これは治療を受けた月に対してもらえる保障金ですので、保険会社にとっては無駄が少なく済み、契約者の方にとっても保険料が比較的リーズナブルだというメリットがあります。

注意点としては、保険会社によって治療保障金の支給に「60回まで」や「120回まで」といった回数制限があったり、三大治療はOKでも、再発予防のためのホルモン剤治療は支払い対象外というケースもあったりします。

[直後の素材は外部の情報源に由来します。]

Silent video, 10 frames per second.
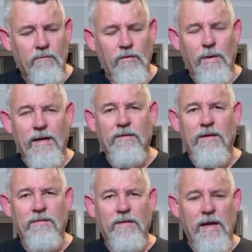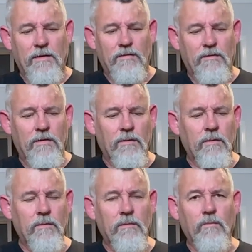to actually stand
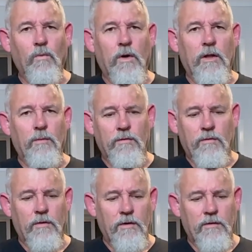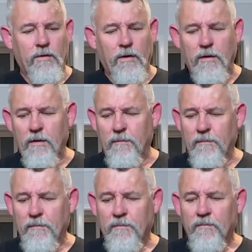still while I was trying to tighten it.
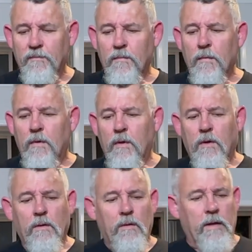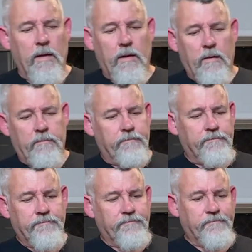
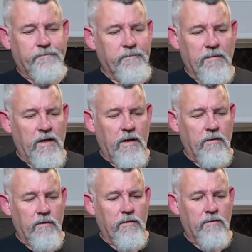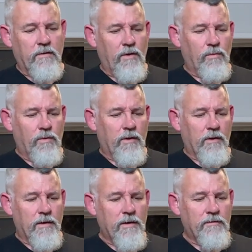Yeah, there's no
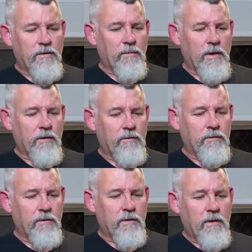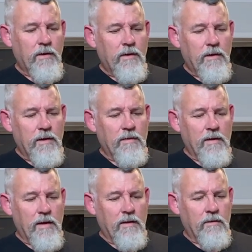real easy way to do it. In
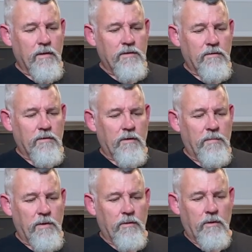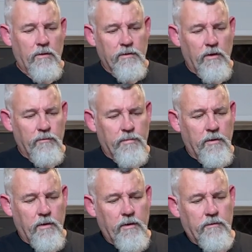the end, I just got a pair of long nose
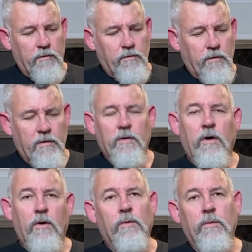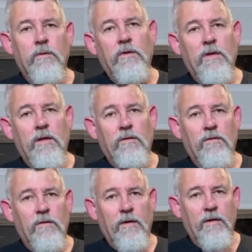pliers and tried to hold the
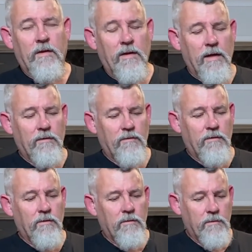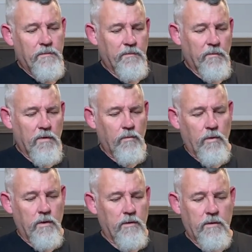inside of the nut still
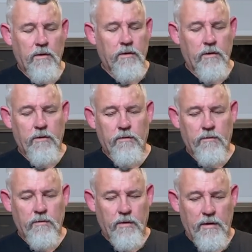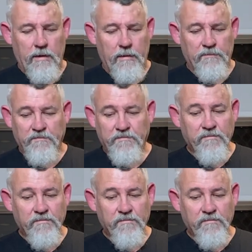while I got it tightened up.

これにひっかかってしまうよくある例に、乳がんや前立腺がんがあります。
乳がんや前立腺がんは、手術などの治療後、長い方ですと5年や10年といったスパンでがんの進行や再発予防のためにホルモン剤を定期的に投与される場合があります。治療保障金の支給に回数制限がある保険や、その後の予防のためのホルモン剤が支給対象外の保険だと、ホルモン剤治療が続いているのに給付金が受け取れないことがあります。

すでにがん保険に入られている方や、がん保険の加入を検討されている方は、その点を確認しておいた方がよいでしょう。

例えば、ライフネット生命が販売しているがん保険「ダブルエール」。ベーシックタイプの場合、「診断一時金」と、治療保障金にあたる「治療サポート給付金」の両方を受け取れます。「治療サポート給付金」は、がんと診断された後、再発予防のためのホルモン剤治療も回数制限なく保障対象になっています。

「ダブルエール」は、「手術などの治療そのものが短くても、その後の予防治療に長くかかる場合がある」という、がんを経験された方から寄せられた声を反映して作られた保険です。

がんは時代とともに治療内容が変わってきています。その変化も踏まえて保険の内容も見直してみるとよいでしょう。